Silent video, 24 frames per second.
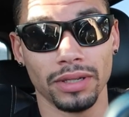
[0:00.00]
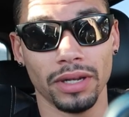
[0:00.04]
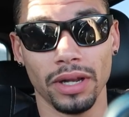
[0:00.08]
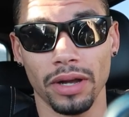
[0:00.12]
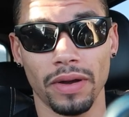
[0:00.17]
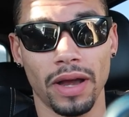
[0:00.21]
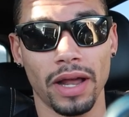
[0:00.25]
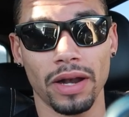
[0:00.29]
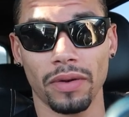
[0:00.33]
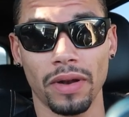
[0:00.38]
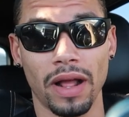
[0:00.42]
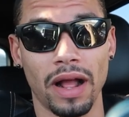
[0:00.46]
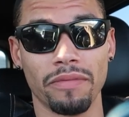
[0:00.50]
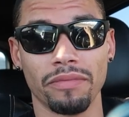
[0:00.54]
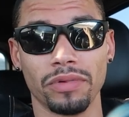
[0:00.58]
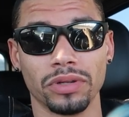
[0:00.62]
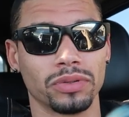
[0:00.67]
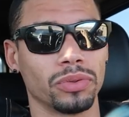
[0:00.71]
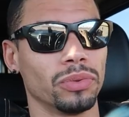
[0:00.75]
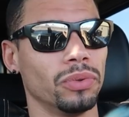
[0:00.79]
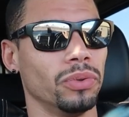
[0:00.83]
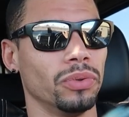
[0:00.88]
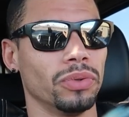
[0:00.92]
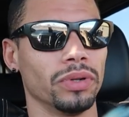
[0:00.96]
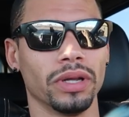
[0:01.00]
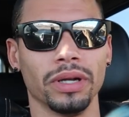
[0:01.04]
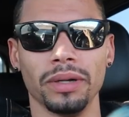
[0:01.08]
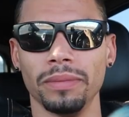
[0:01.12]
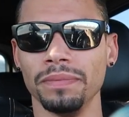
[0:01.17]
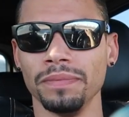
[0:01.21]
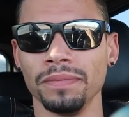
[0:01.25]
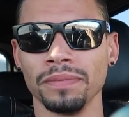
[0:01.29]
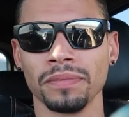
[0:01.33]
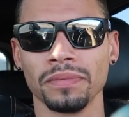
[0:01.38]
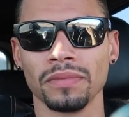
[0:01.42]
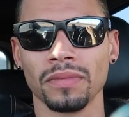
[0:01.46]
You know, I don't have the tool
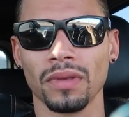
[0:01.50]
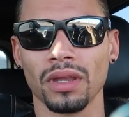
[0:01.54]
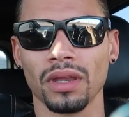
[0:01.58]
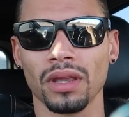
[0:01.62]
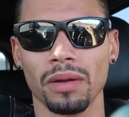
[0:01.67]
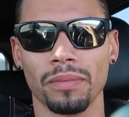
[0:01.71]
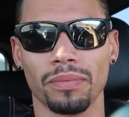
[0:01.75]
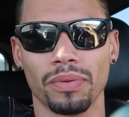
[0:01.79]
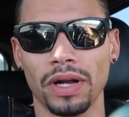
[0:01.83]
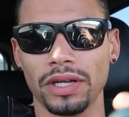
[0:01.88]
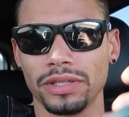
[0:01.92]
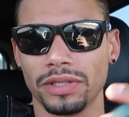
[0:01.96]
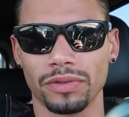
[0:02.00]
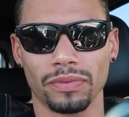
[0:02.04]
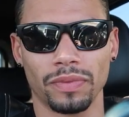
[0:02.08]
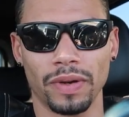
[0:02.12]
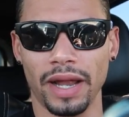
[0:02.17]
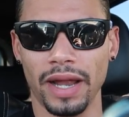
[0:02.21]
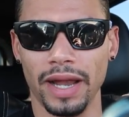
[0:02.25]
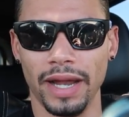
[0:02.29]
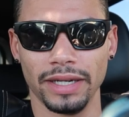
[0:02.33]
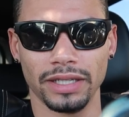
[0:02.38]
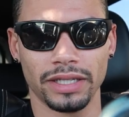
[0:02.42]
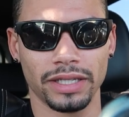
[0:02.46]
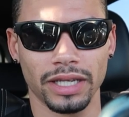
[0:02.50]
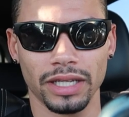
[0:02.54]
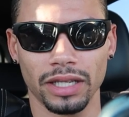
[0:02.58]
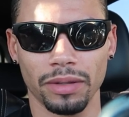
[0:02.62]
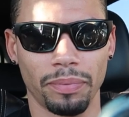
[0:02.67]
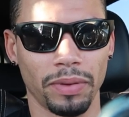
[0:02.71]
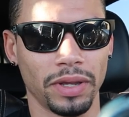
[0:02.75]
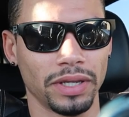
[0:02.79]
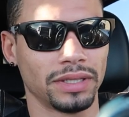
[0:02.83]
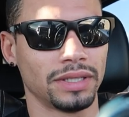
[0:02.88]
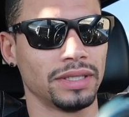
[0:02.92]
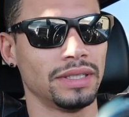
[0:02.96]
to compress the rings to get the
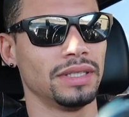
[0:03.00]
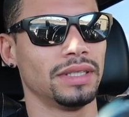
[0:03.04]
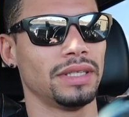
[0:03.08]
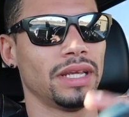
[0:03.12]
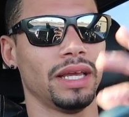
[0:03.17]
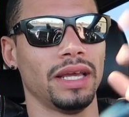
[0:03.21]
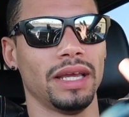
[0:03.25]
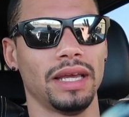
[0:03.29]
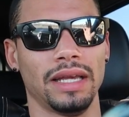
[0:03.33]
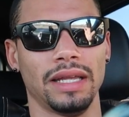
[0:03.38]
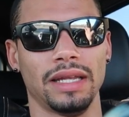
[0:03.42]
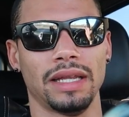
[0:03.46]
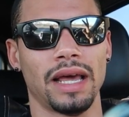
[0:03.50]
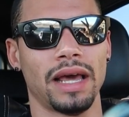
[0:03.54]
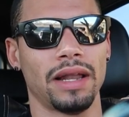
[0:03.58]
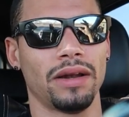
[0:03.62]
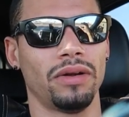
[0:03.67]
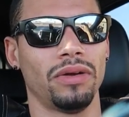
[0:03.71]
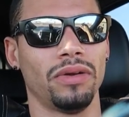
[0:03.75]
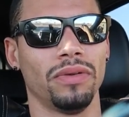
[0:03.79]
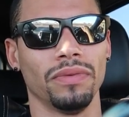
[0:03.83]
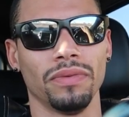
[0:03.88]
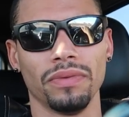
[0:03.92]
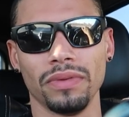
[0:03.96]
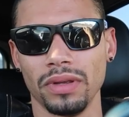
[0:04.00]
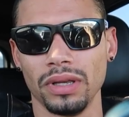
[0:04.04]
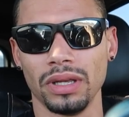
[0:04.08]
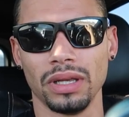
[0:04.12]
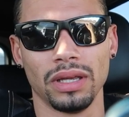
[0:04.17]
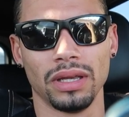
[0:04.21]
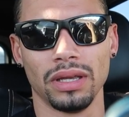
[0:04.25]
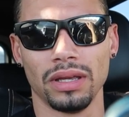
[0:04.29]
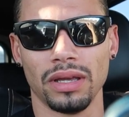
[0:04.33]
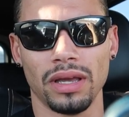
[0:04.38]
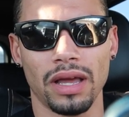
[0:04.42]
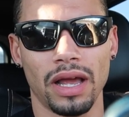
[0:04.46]
pistons in. I don't,
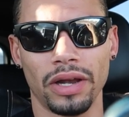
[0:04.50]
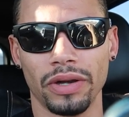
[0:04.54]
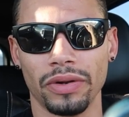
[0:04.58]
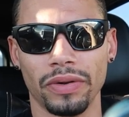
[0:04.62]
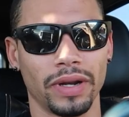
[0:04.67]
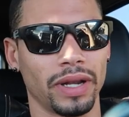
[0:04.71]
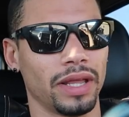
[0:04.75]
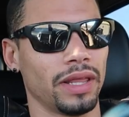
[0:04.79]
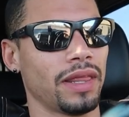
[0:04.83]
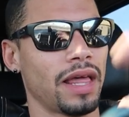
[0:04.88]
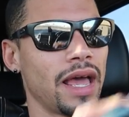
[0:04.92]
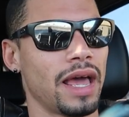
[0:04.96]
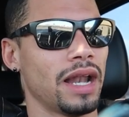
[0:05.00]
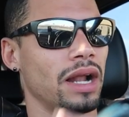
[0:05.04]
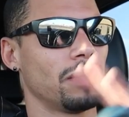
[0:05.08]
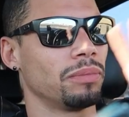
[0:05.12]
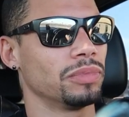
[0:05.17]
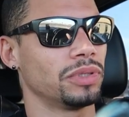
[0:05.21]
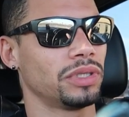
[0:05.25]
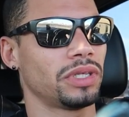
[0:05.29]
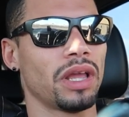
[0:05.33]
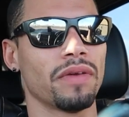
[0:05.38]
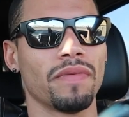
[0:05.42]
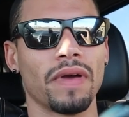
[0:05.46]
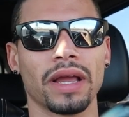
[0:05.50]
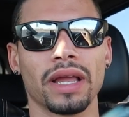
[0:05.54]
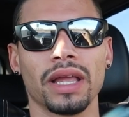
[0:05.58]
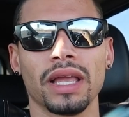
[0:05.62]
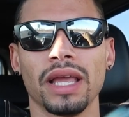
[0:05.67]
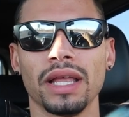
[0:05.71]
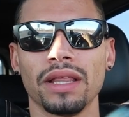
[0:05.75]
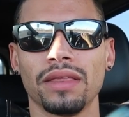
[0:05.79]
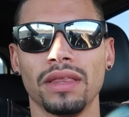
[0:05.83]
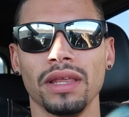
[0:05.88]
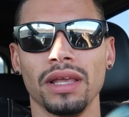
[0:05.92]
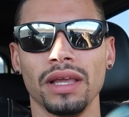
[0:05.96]
I don't know any of that. I'm gonna see if I can
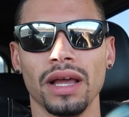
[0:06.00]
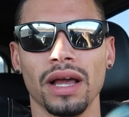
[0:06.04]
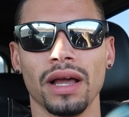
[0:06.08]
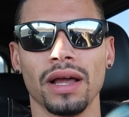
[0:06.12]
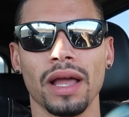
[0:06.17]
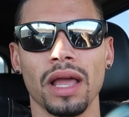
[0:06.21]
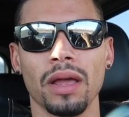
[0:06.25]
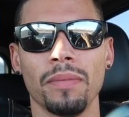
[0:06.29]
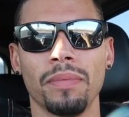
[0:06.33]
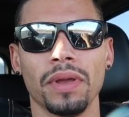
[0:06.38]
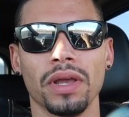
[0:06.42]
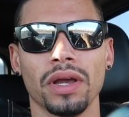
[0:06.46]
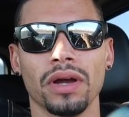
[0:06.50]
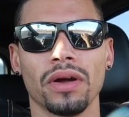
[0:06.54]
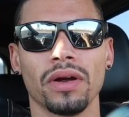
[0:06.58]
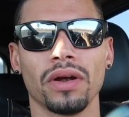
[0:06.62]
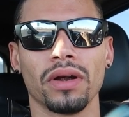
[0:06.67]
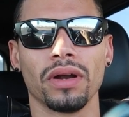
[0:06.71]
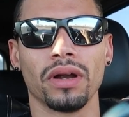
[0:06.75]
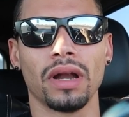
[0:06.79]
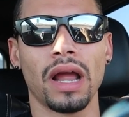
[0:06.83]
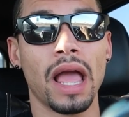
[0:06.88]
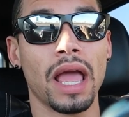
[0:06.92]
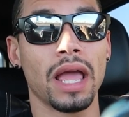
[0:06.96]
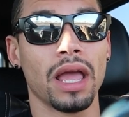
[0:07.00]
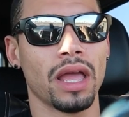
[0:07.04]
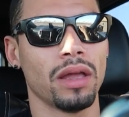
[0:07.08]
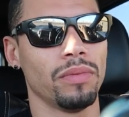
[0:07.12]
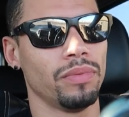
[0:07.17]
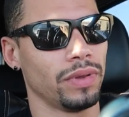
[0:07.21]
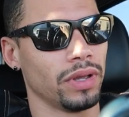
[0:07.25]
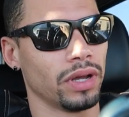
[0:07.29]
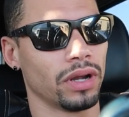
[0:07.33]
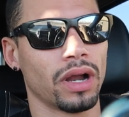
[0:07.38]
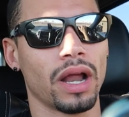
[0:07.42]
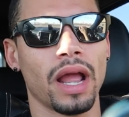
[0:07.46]
get the uh, APR,
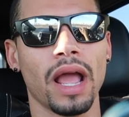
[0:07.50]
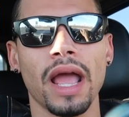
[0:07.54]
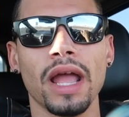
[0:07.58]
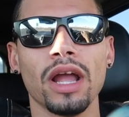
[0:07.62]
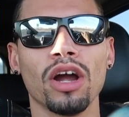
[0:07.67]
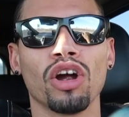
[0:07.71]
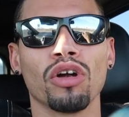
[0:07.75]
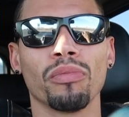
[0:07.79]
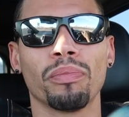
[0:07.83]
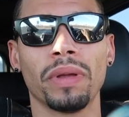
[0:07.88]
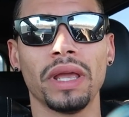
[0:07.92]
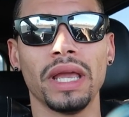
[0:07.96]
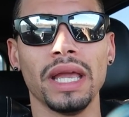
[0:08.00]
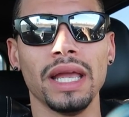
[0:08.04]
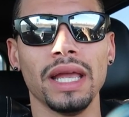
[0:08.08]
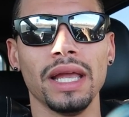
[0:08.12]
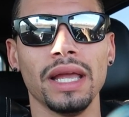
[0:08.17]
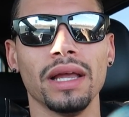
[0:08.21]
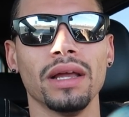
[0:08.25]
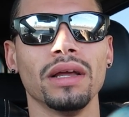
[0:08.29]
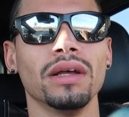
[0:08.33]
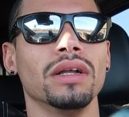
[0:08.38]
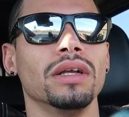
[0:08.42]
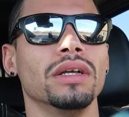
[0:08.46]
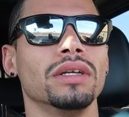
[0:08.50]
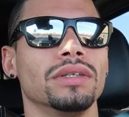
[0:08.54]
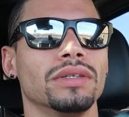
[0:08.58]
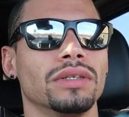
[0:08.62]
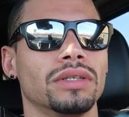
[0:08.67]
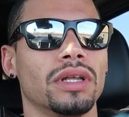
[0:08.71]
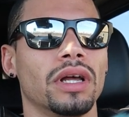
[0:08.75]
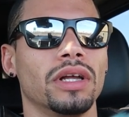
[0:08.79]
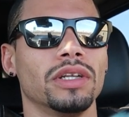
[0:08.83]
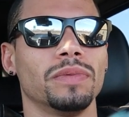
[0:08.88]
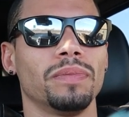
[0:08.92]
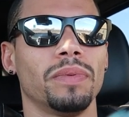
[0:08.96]
APR, ARP
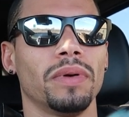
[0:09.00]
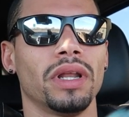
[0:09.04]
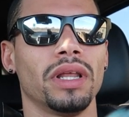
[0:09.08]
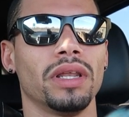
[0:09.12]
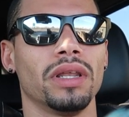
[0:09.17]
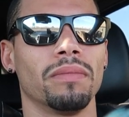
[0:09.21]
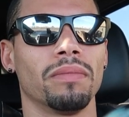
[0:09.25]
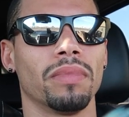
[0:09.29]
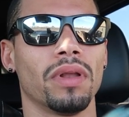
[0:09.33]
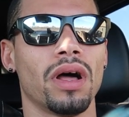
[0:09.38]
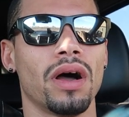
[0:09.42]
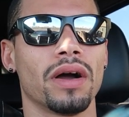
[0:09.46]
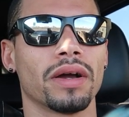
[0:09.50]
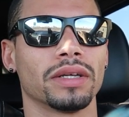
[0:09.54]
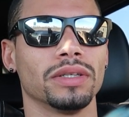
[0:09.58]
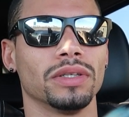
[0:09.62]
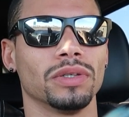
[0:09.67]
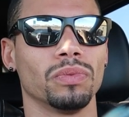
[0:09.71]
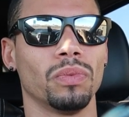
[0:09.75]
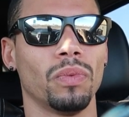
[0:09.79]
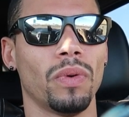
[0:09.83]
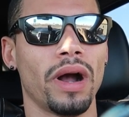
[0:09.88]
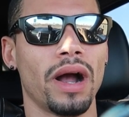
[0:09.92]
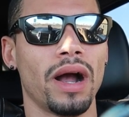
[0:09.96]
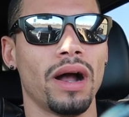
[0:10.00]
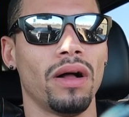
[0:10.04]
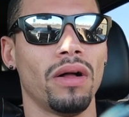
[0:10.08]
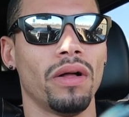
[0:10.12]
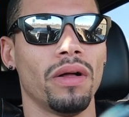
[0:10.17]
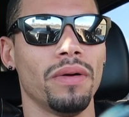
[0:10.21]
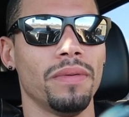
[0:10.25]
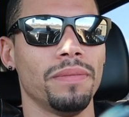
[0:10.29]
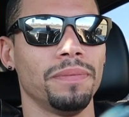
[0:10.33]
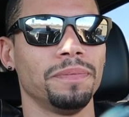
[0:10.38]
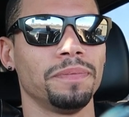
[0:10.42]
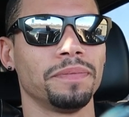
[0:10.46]
studs put in the block as
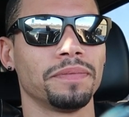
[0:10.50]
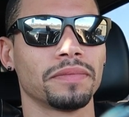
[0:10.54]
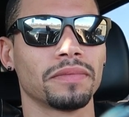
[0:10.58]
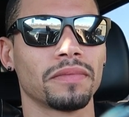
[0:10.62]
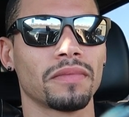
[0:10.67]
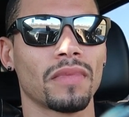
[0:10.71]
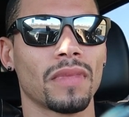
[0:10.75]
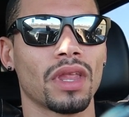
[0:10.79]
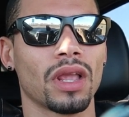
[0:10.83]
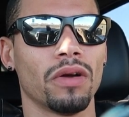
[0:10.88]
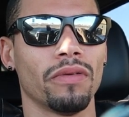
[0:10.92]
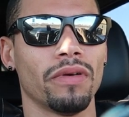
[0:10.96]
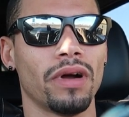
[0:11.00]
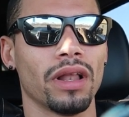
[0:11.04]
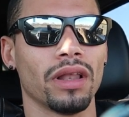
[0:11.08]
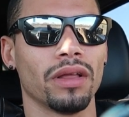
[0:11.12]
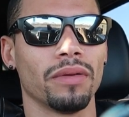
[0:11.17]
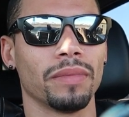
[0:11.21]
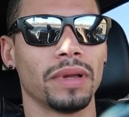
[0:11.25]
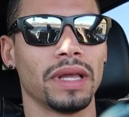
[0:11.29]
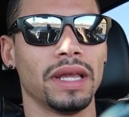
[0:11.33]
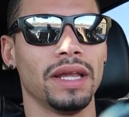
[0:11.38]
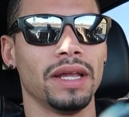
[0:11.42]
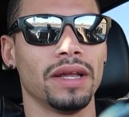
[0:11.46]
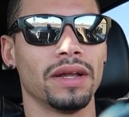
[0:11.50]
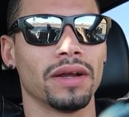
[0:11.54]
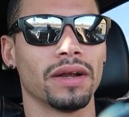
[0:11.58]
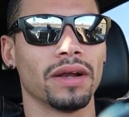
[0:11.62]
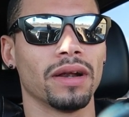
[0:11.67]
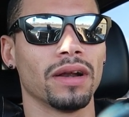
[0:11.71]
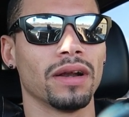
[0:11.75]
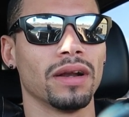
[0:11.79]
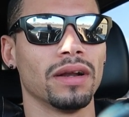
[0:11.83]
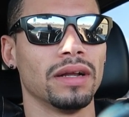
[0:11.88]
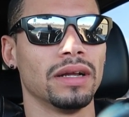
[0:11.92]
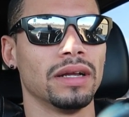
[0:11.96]
well while I'm
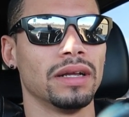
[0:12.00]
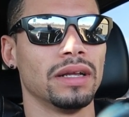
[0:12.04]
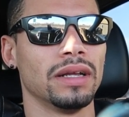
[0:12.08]
here.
+++
Write the listing above out again exactly, but not the images it holds.

_Your response:_
Silent video, 24 frames per second.
[0:00.00]
[0:00.04]
[0:00.08]
[0:00.12]
[0:00.17]
[0:00.21]
[0:00.25]
[0:00.29]
[0:00.33]
[0:00.38]
[0:00.42]
[0:00.46]
[0:00.50]
[0:00.54]
[0:00.58]
[0:00.62]
[0:00.67]
[0:00.71]
[0:00.75]
[0:00.79]
[0:00.83]
[0:00.88]
[0:00.92]
[0:00.96]
[0:01.00]
[0:01.04]
[0:01.08]
[0:01.12]
[0:01.17]
[0:01.21]
[0:01.25]
[0:01.29]
[0:01.33]
[0:01.38]
[0:01.42]
[0:01.46]
You know, I don't have the tool
[0:01.50]
[0:01.54]
[0:01.58]
[0:01.62]
[0:01.67]
[0:01.71]
[0:01.75]
[0:01.79]
[0:01.83]
[0:01.88]
[0:01.92]
[0:01.96]
[0:02.00]
[0:02.04]
[0:02.08]
[0:02.12]
[0:02.17]
[0:02.21]
[0:02.25]
[0:02.29]
[0:02.33]
[0:02.38]
[0:02.42]
[0:02.46]
[0:02.50]
[0:02.54]
[0:02.58]
[0:02.62]
[0:02.67]
[0:02.71]
[0:02.75]
[0:02.79]
[0:02.83]
[0:02.88]
[0:02.92]
[0:02.96]
to compress the rings to get the
[0:03.00]
[0:03.04]
[0:03.08]
[0:03.12]
[0:03.17]
[0:03.21]
[0:03.25]
[0:03.29]
[0:03.33]
[0:03.38]
[0:03.42]
[0:03.46]
[0:03.50]
[0:03.54]
[0:03.58]
[0:03.62]
[0:03.67]
[0:03.71]
[0:03.75]
[0:03.79]
[0:03.83]
[0:03.88]
[0:03.92]
[0:03.96]
[0:04.00]
[0:04.04]
[0:04.08]
[0:04.12]
[0:04.17]
[0:04.21]
[0:04.25]
[0:04.29]
[0:04.33]
[0:04.38]
[0:04.42]
[0:04.46]
pistons in. I don't,
[0:04.50]
[0:04.54]
[0:04.58]
[0:04.62]
[0:04.67]
[0:04.71]
[0:04.75]
[0:04.79]
[0:04.83]
[0:04.88]
[0:04.92]
[0:04.96]
[0:05.00]
[0:05.04]
[0:05.08]
[0:05.12]
[0:05.17]
[0:05.21]
[0:05.25]
[0:05.29]
[0:05.33]
[0:05.38]
[0:05.42]
[0:05.46]
[0:05.50]
[0:05.54]
[0:05.58]
[0:05.62]
[0:05.67]
[0:05.71]
[0:05.75]
[0:05.79]
[0:05.83]
[0:05.88]
[0:05.92]
[0:05.96]
I don't know any of that. I'm gonna see if I can
[0:06.00]
[0:06.04]
[0:06.08]
[0:06.12]
[0:06.17]
[0:06.21]
[0:06.25]
[0:06.29]
[0:06.33]
[0:06.38]
[0:06.42]
[0:06.46]
[0:06.50]
[0:06.54]
[0:06.58]
[0:06.62]
[0:06.67]
[0:06.71]
[0:06.75]
[0:06.79]
[0:06.83]
[0:06.88]
[0:06.92]
[0:06.96]
[0:07.00]
[0:07.04]
[0:07.08]
[0:07.12]
[0:07.17]
[0:07.21]
[0:07.25]
[0:07.29]
[0:07.33]
[0:07.38]
[0:07.42]
[0:07.46]
get the uh, APR,
[0:07.50]
[0:07.54]
[0:07.58]
[0:07.62]
[0:07.67]
[0:07.71]
[0:07.75]
[0:07.79]
[0:07.83]
[0:07.88]
[0:07.92]
[0:07.96]
[0:08.00]
[0:08.04]
[0:08.08]
[0:08.12]
[0:08.17]
[0:08.21]
[0:08.25]
[0:08.29]
[0:08.33]
[0:08.38]
[0:08.42]
[0:08.46]
[0:08.50]
[0:08.54]
[0:08.58]
[0:08.62]
[0:08.67]
[0:08.71]
[0:08.75]
[0:08.79]
[0:08.83]
[0:08.88]
[0:08.92]
[0:08.96]
APR, ARP
[0:09.00]
[0:09.04]
[0:09.08]
[0:09.12]
[0:09.17]
[0:09.21]
[0:09.25]
[0:09.29]
[0:09.33]
[0:09.38]
[0:09.42]
[0:09.46]
[0:09.50]
[0:09.54]
[0:09.58]
[0:09.62]
[0:09.67]
[0:09.71]
[0:09.75]
[0:09.79]
[0:09.83]
[0:09.88]
[0:09.92]
[0:09.96]
[0:10.00]
[0:10.04]
[0:10.08]
[0:10.12]
[0:10.17]
[0:10.21]
[0:10.25]
[0:10.29]
[0:10.33]
[0:10.38]
[0:10.42]
[0:10.46]
studs put in the block as
[0:10.50]
[0:10.54]
[0:10.58]
[0:10.62]
[0:10.67]
[0:10.71]
[0:10.75]
[0:10.79]
[0:10.83]
[0:10.88]
[0:10.92]
[0:10.96]
[0:11.00]
[0:11.04]
[0:11.08]
[0:11.12]
[0:11.17]
[0:11.21]
[0:11.25]
[0:11.29]
[0:11.33]
[0:11.38]
[0:11.42]
[0:11.46]
[0:11.50]
[0:11.54]
[0:11.58]
[0:11.62]
[0:11.67]
[0:11.71]
[0:11.75]
[0:11.79]
[0:11.83]
[0:11.88]
[0:11.92]
[0:11.96]
well while I'm
[0:12.00]
[0:12.04]
[0:12.08]
here.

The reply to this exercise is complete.